Colette Bancroft of the Tampa Bay Times had this to say about THE SHAMELESS:
The title of Ace Atkins’ ninth novel about Mississippi Sheriff Quinn Colson is a tipoff that one of the book’s main subjects is politics: It’s called The Shameless.
Atkins, a former St. Petersburg Times and Tampa Tribune reporter, writes the Colson series as well as continuing the late Robert B. Parker’s Spenser series. (His eighth Spenser book, Angel Eyes, will be published in November.) Colson is a native of the fictional town of Jericho in Tibbehah County, Miss., a man with a deep knowledge of his state’s problems who refuses to surrender to them.
“He’d been sheriff now for nearly a decade and he still wasn’t sure the state was getting any better. It was the entire reason he’d retired early as a U.S. Army Ranger, believing he could make a difference, fighting corruption, drug running, and violence in his own backyard.”
As The Shameless opens, he’s feeling discouraged. With his new wife, Maggie, Quinn is making an obligatory appearance at the county fair, where the two hear a speech by a slick, silver-haired politician named Jimmy Vardaman, whom Quinn knows all too well.
“Vardaman,” Atkins writes, “had kept a big hunt lodge in Tibbehah County for decades, the source of wild rumor and sustained fact, a place where he’d worked out deals with some of the most corrupt sorry-ass people in north Mississippi. Several times Vardaman had been on the fringe of people Quinn had either sent to jail or shot. But Vardaman always slipped clear of it, like a man who stepped in cow s— and came out smelling like Chanel No. 5.”
Now Vardaman is running for governor on a populist platform that stops just half a breath short of outright racism, spouting religious platitudes despite his skeevy past. The crowds love him.
Quinn and Maggie don’t, but when they leave partway through his speech they’re confronted by a clutch of black-clad thugs who tell Quinn he “ain’t got no right trying to make Senator Vardaman uncomfortable.”

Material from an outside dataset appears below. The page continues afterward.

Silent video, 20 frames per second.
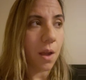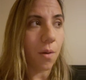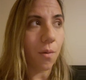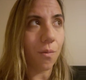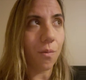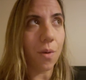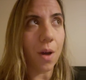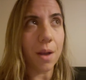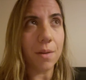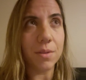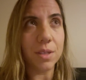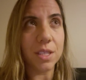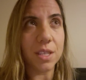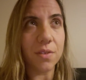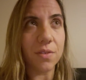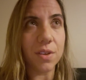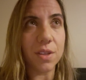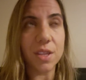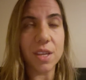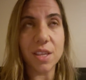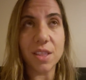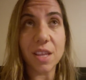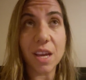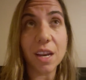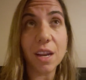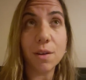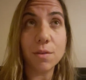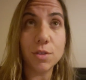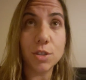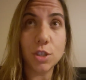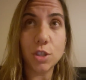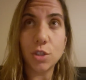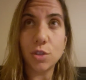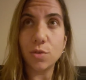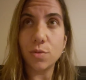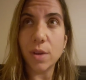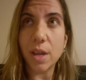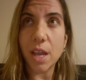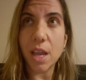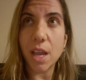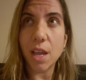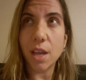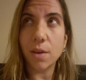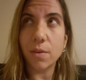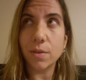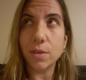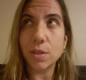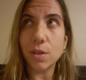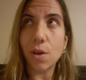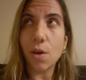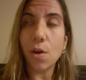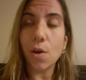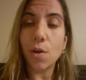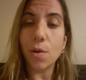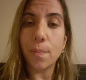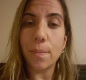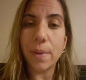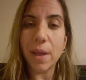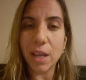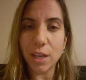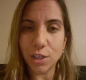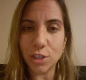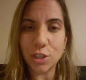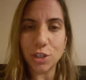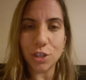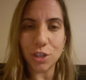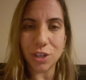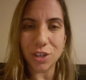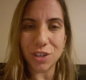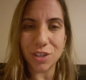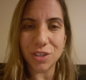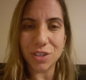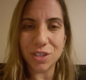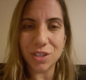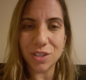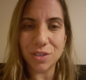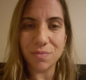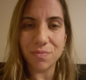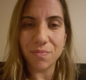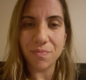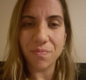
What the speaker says: Why was everything that I was doing was all pictures?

“Quinn had met a hundred guys like this,” Atkins writes, “wannabe Special Forces operators who took online courses and drooled over gun magazines.” When one of them threatens Maggie, Quinn steps up. “Didn’t even drop your cigar,” she says admiringly.
Another of Vardaman’s devoted supporters in Jericho is a Bible-thumping county official known to all as Old Man Skinner. His current project is raising money to erect a 60-foot cross next to the highway, where it will obscure a “damn Mississippi landmark,” the big neon sign for a strip club called Vienna’s Place. It’s a classic situation — campaigning politicians raging righteously against the vice they happily indulge in once the votes are counted.
The club’s proprietor, the lovely and formidable Fannie Hathcock, has a more pressing problem: a turf battle she’s fighting against other Mississippi organized crime bosses, including a Tunica casino mogul and a Choctaw chief.
In the last Colson novel, The Sinners, one casualty of those turf wars was Quinn’s best friend and fellow vet, Boom Kimbrough, who is now struggling to recover from a savage beating. Quinn’s fierce former deputy, Lillie Virgil, now a U.S. Marshal, has made it her business to arrest a dirtbag named Wes Taggart, one of Boom’s attackers. (Quinn shot the other one.) She captures Taggart with the help of his ex-girlfriend, a high school senior turned stripper “whose real name was Tiffany Dement but went by Twilight to avoid professional confusion.” Taggart’s arrest, however, will trigger further chaos.
Meanwhile, Quinn’s sister Caddy, a recovering addict, is running her ministry for refugees and poor and homeless people on half a shoestring and trying to figure out why Bentley Vandeven, a rich kid from Memphis, is romancing her.
Into that mix of the usual homegrown characters Quinn deals with, Atkins tosses a couple of folks from the big city — Brooklyn, to be exact. Tashi Coleman and Jessica Torres are settling into Jericho to do research for their true-crime podcast, Thin Air. They’re digging into the disappearance 20 years ago of a local teenager, Brandon Taylor, who vanished while deer hunting. When he was found with a bullet through his head, his death was deemed a suicide, but his family doesn’t buy it.
It’s not just another cold case for Quinn. Brandon was a few years younger, but Quinn knew him in high school. And Brandon’s girlfriend then was Maggie Powers — now Quinn’s wife. Her young son, whom Quinn is about to adopt, is named after Brandon.
Tashi and Jessica are also chasing rumors that the former sheriff, Hamp Beckett, who was Quinn’s uncle, might have covered up the real nature of Brandon’s death.
That’s a lot of plot lines, but Atkins keeps them running smooth and hitting on all pistons as the action accelerates. Could Fannie’s power struggles and Caddy’s “Ole Miss frat boy” suitor and Brandon Taylor’s long-ago death and Vardaman’s current campaign all be related? You’ll be surprised.